Here, Maddie is telling the reader not to roll their eyes. Why break the fourth wall just to tell me that? Thankfully, this was a random thing I noticed that doesn’t continue throughout the book, but speaks to the random inconsistencies found in the book.
Maddie also embarks on a series of relationships throughout the book, and the only thing of note to say about it is that, unsurprisingly, Maddie has some pretty ignorant things to say about sexuality, bisexuality, and even lesbians. While on a dating app, Maddie looks through the profile of Alex, someone she’s interested in, and learns he’s bisexual. The first thing she thinks verbatim is:
Bisexual? Does that mean he’s only dating women right now? What happens when he prefers men again? Is that how it works? Can I ask him? Probably not.
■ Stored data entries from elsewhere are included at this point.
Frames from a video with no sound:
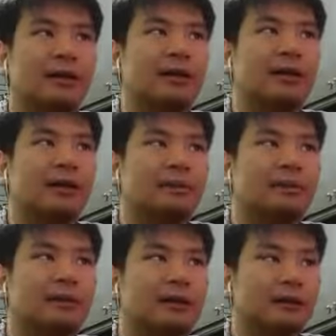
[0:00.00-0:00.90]

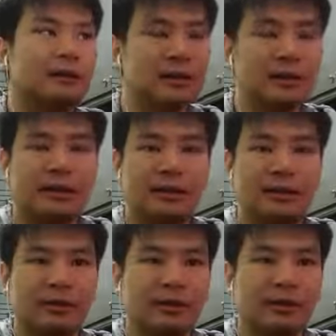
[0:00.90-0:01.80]
companies in
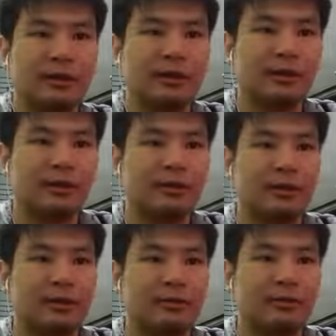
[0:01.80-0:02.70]
general. I think
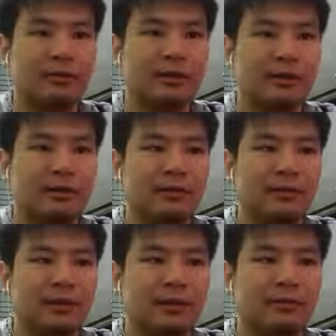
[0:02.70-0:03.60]

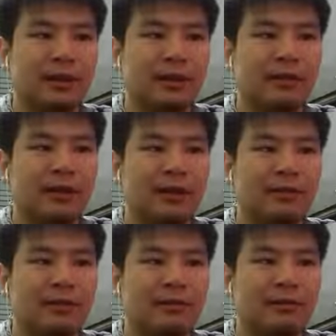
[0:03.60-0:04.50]
we're quite.
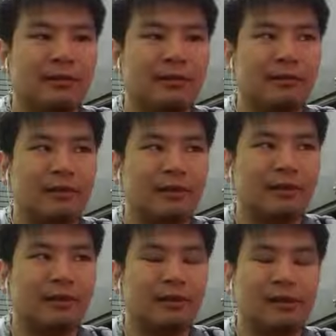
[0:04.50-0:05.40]

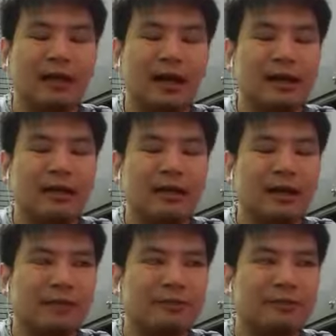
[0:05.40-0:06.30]
I think Singapore,
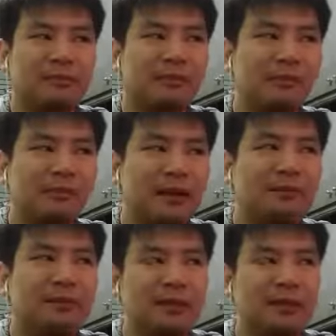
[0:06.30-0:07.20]
especially
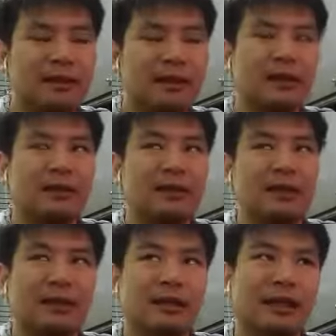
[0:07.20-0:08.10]
at least in the
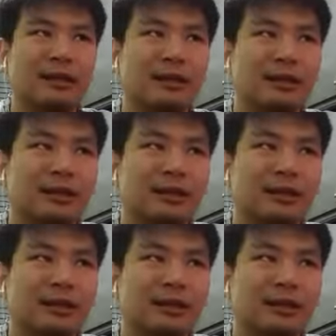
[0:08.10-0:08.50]
tech scene,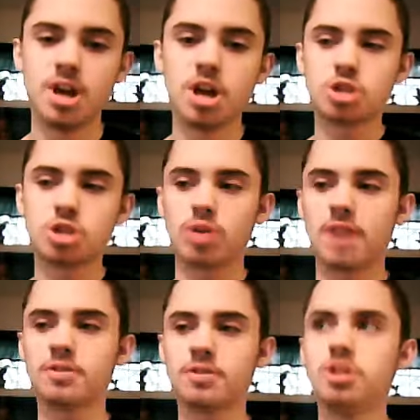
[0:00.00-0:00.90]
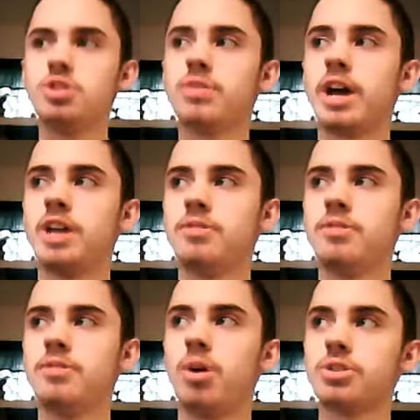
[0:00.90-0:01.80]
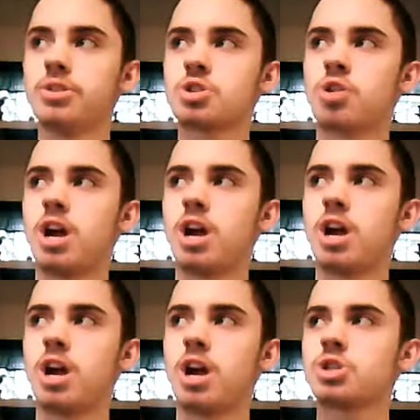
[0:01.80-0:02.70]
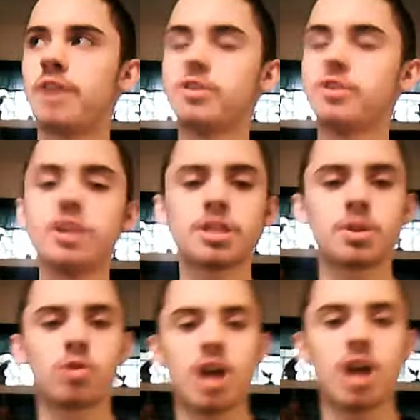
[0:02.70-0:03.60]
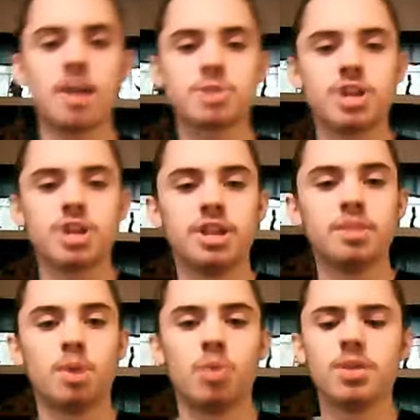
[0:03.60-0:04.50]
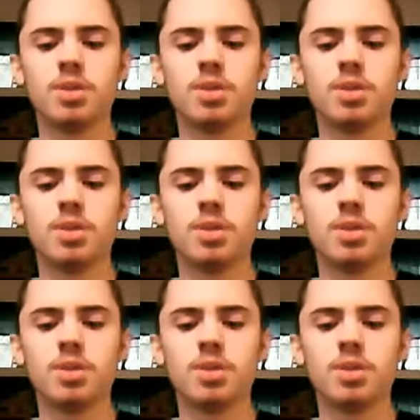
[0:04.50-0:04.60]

So after you do that, you get all this crab. So after you get the crabs in the boat,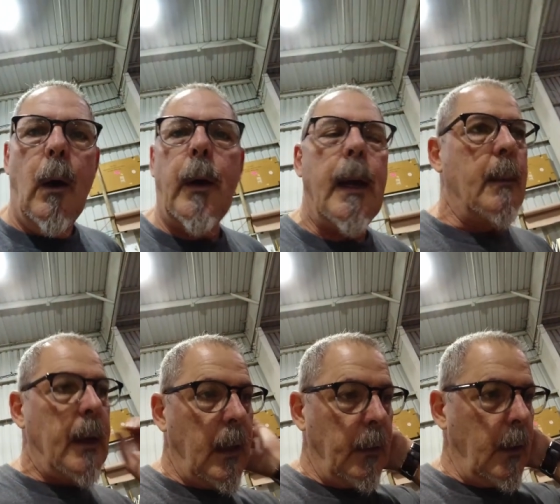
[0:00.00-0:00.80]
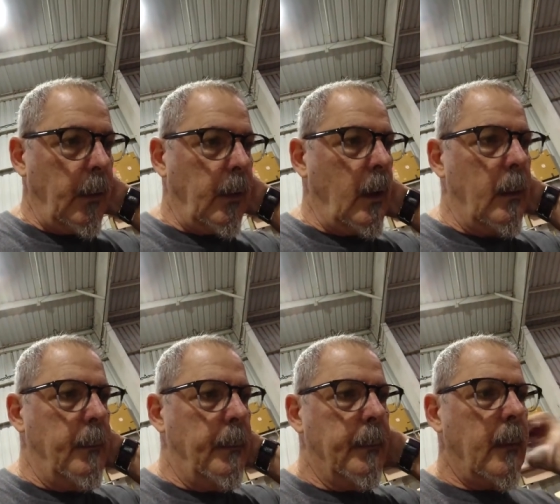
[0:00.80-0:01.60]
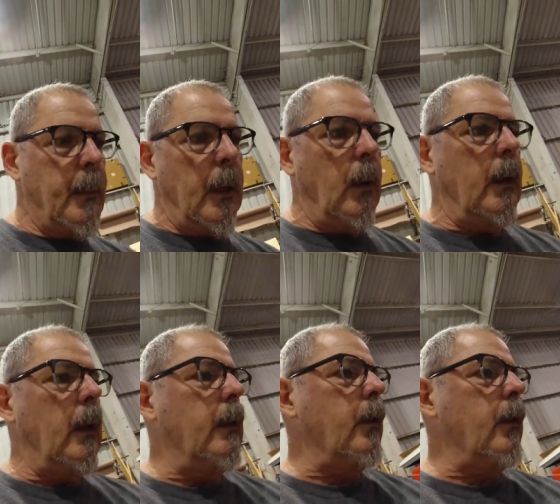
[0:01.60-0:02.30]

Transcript: okay I'm gonna get this um, I'm gonna go ahead and get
This is soon followed up by more thoughts and conversations that make me uncomfy, more overall ignorance, lack of empathy, and just knowledge of how to behave like a decent human being by Maddie.
She literally picks up her phone one day and asks one of her closest friends “Why are you a lesbian and not bisexual?” Like, why would you ask someone that….
Less important is Maddie’s lack of experiences, and much more noteworthy is her lack of maturity.
I picked this up expecting a literary family drama starring a young Ghanaian MC, but all I got was kindle unlimited prose, biphobia, and google searches like: Should You Knock on the Door of A New Flatmate. A shame, truly.
Original DNF review:
DNF @ 10%.
This is a slice of life story following our 25 year old protagonist who has taken on the burden of caring for her Dad who has Parkinson’s. Unfortunately this book is just too mundane to me. I’m not sure what I was expecting here, a family drama or something more literary but this is more-so contemporary coming of age in your 20s fiction, which has an audience, but just isn’t for me.